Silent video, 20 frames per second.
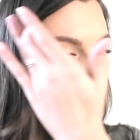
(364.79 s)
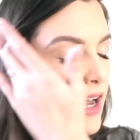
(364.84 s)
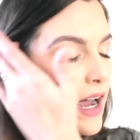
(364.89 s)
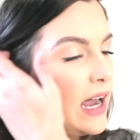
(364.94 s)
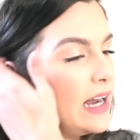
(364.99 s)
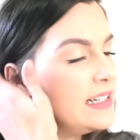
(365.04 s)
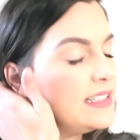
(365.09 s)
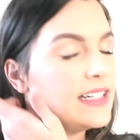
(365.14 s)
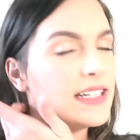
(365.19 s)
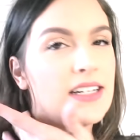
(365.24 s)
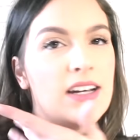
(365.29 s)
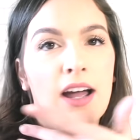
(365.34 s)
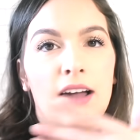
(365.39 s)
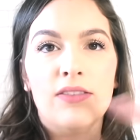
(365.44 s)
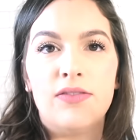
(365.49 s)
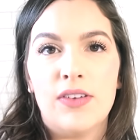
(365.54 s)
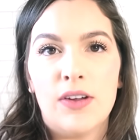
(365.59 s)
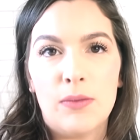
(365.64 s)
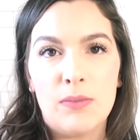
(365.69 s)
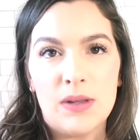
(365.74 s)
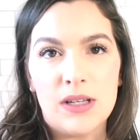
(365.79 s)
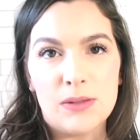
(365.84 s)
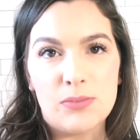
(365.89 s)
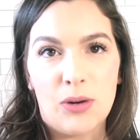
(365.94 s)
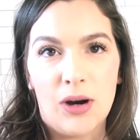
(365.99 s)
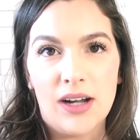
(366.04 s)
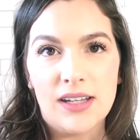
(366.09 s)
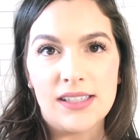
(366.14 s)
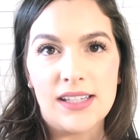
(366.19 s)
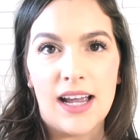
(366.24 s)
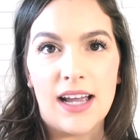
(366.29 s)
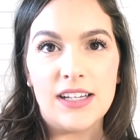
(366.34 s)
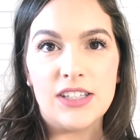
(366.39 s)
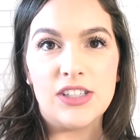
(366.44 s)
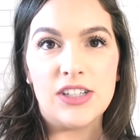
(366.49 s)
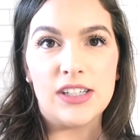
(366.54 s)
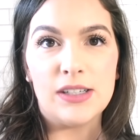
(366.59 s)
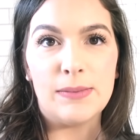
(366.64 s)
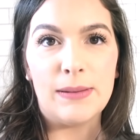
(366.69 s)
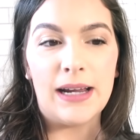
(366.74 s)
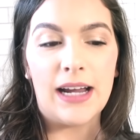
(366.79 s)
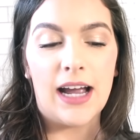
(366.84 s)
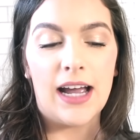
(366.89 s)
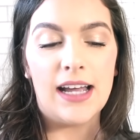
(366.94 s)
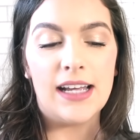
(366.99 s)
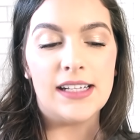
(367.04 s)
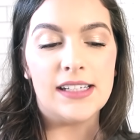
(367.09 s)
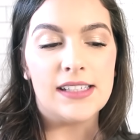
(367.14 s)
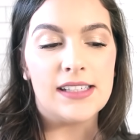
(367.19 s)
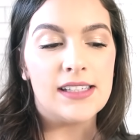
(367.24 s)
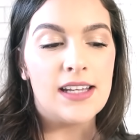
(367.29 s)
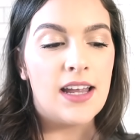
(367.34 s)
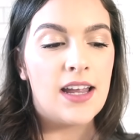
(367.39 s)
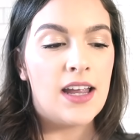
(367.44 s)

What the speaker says: I did not film this process just because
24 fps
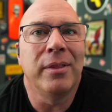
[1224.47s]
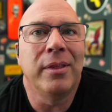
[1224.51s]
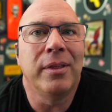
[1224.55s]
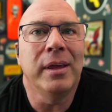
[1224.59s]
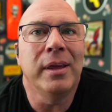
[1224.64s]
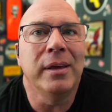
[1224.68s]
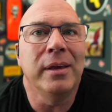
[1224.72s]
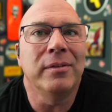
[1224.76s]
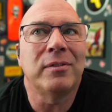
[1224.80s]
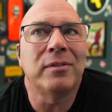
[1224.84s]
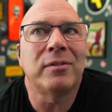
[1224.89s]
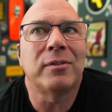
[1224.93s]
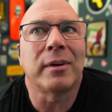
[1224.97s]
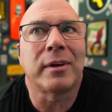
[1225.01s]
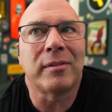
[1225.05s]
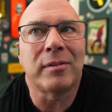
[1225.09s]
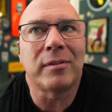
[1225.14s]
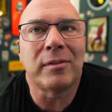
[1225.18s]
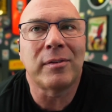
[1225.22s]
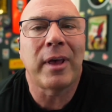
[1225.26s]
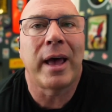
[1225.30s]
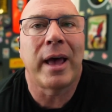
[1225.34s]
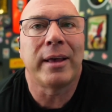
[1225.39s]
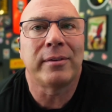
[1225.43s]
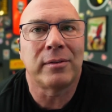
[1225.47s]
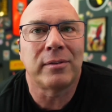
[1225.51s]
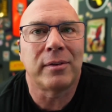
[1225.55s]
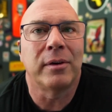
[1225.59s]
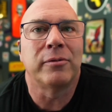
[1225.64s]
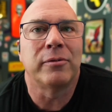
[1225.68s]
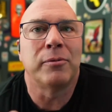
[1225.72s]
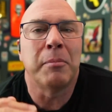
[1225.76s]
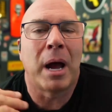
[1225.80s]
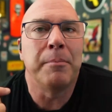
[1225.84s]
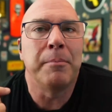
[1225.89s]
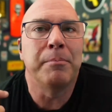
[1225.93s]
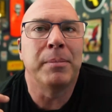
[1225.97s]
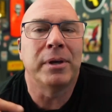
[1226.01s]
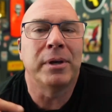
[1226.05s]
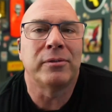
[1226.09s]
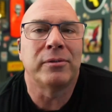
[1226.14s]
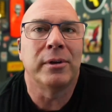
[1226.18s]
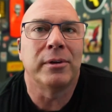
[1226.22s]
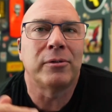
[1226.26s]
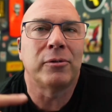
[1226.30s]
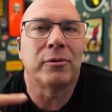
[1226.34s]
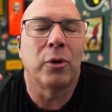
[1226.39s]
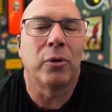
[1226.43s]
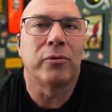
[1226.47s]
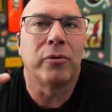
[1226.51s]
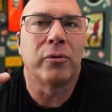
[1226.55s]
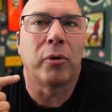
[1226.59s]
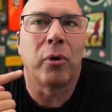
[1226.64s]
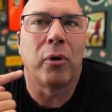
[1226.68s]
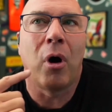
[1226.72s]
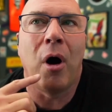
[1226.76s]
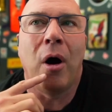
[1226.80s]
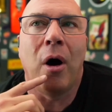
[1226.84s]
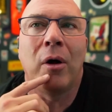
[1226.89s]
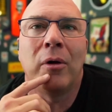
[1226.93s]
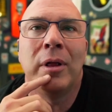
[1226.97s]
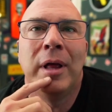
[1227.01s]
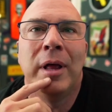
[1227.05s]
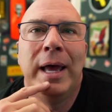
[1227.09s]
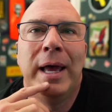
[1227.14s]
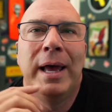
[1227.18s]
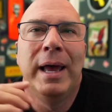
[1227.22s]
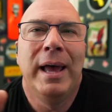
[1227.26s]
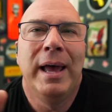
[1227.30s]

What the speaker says: the success of my business overall?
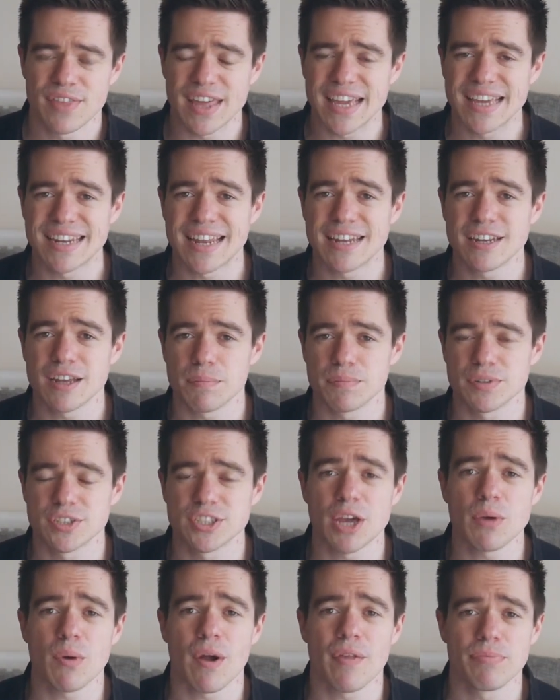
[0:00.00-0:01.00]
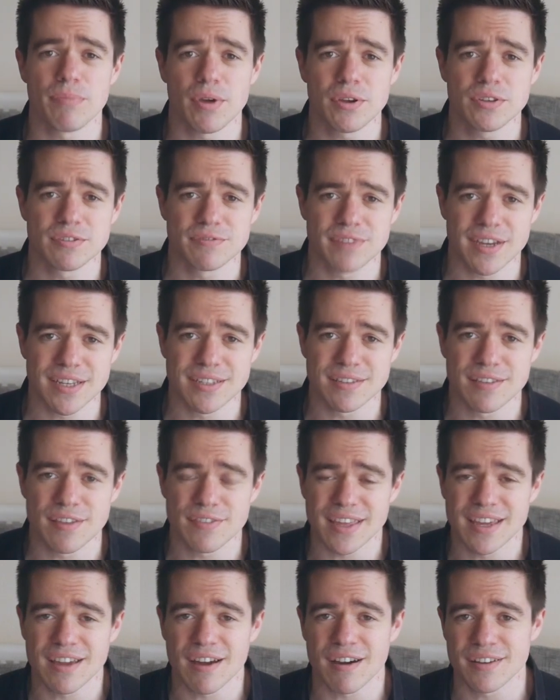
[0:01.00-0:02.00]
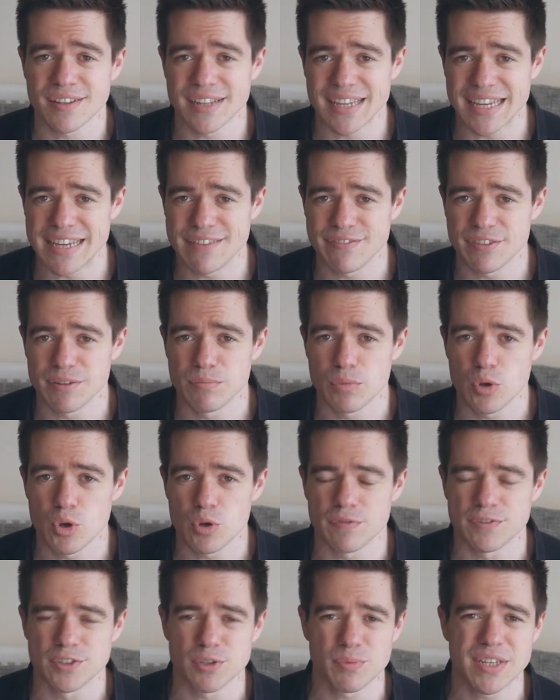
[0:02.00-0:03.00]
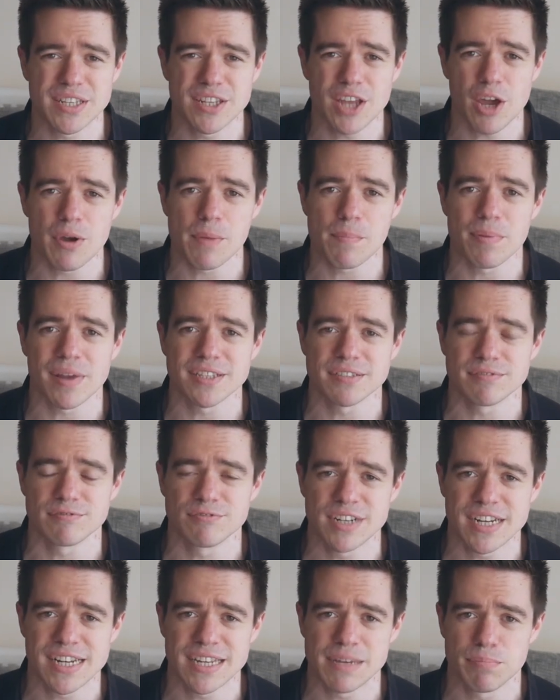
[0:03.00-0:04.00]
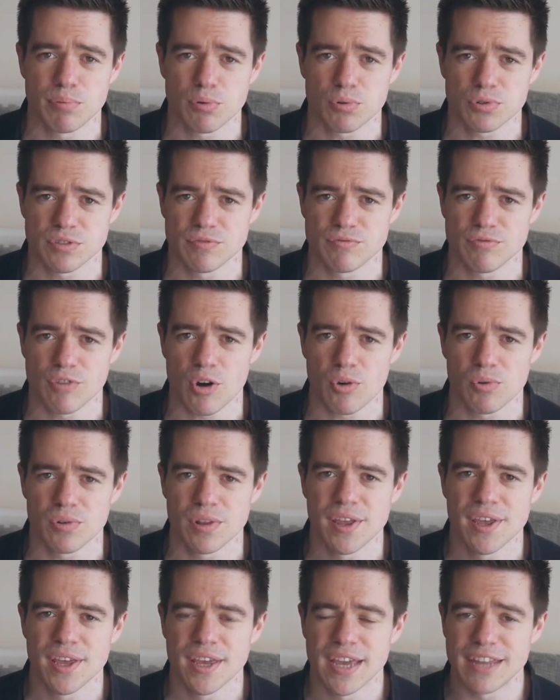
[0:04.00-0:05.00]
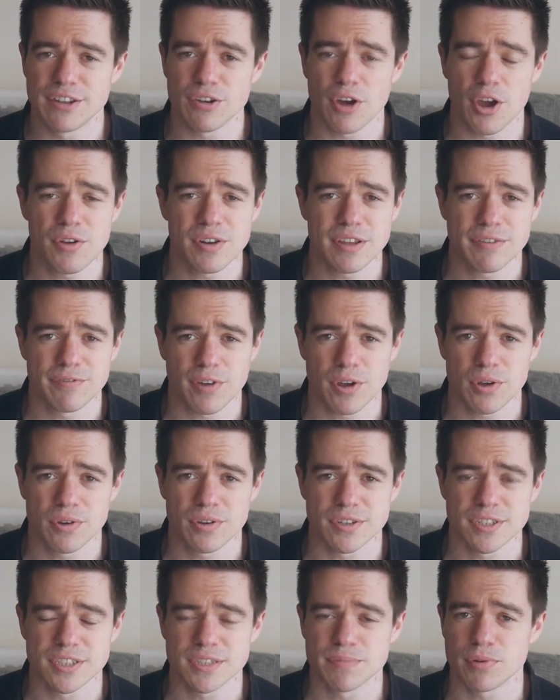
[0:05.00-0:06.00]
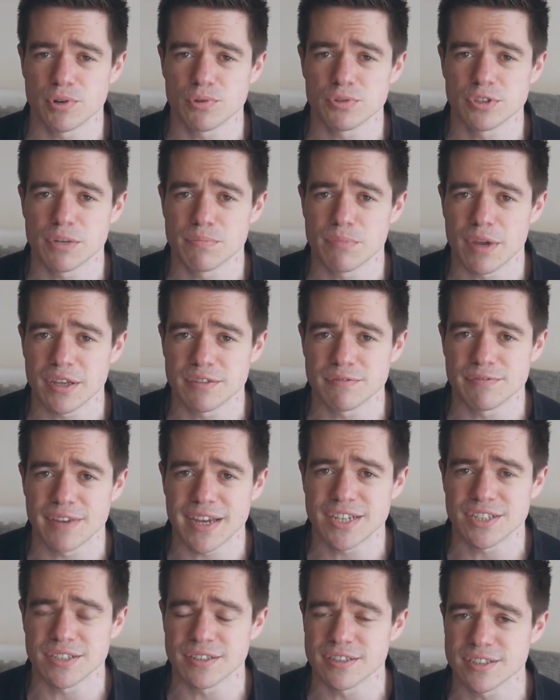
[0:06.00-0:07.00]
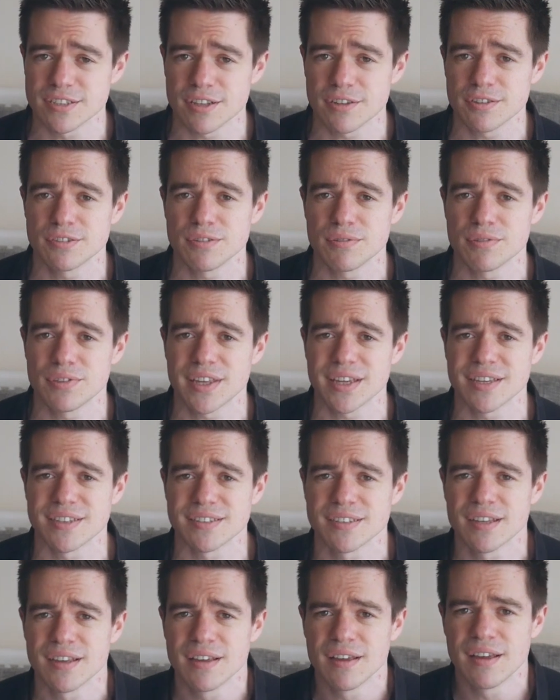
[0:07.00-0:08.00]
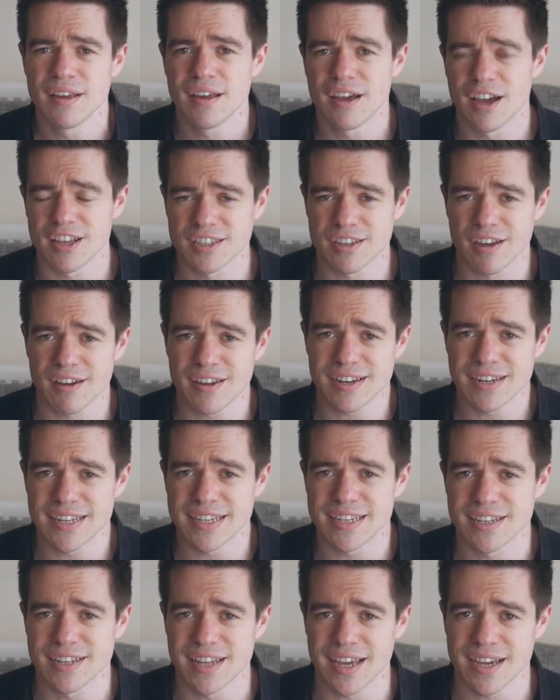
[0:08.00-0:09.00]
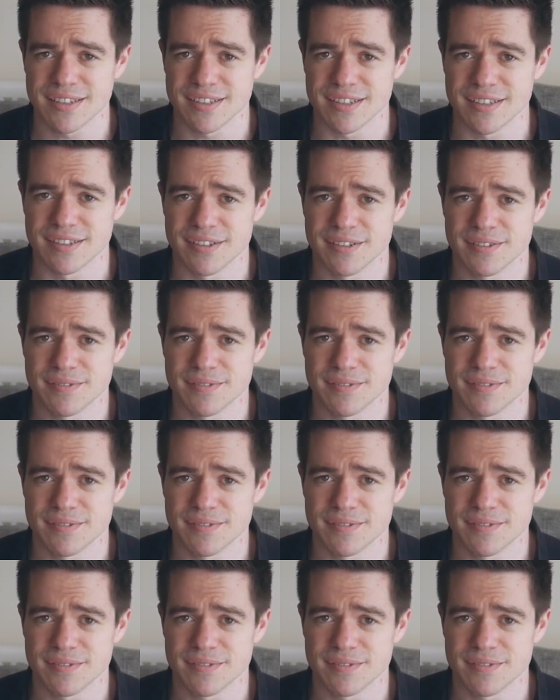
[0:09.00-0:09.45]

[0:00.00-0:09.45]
they can end up so unmotivated that they can't even move. So we know it plays a really important role in not only focus, but also motivation, because those two things are tightly connected.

——

Exercise brief → Beginning with the line that holds "[0:07.00-0:08.00]", return each line through the end of the records above exactly. Do not include pictures.

Written response →
[0:07.00-0:08.00]
[0:08.00-0:09.00]
[0:09.00-0:09.45]

[0:00.00-0:09.45]
they can end up so unmotivated that they can't even move. So we know it plays a really important role in not only focus, but also motivation, because those two things are tightly connected.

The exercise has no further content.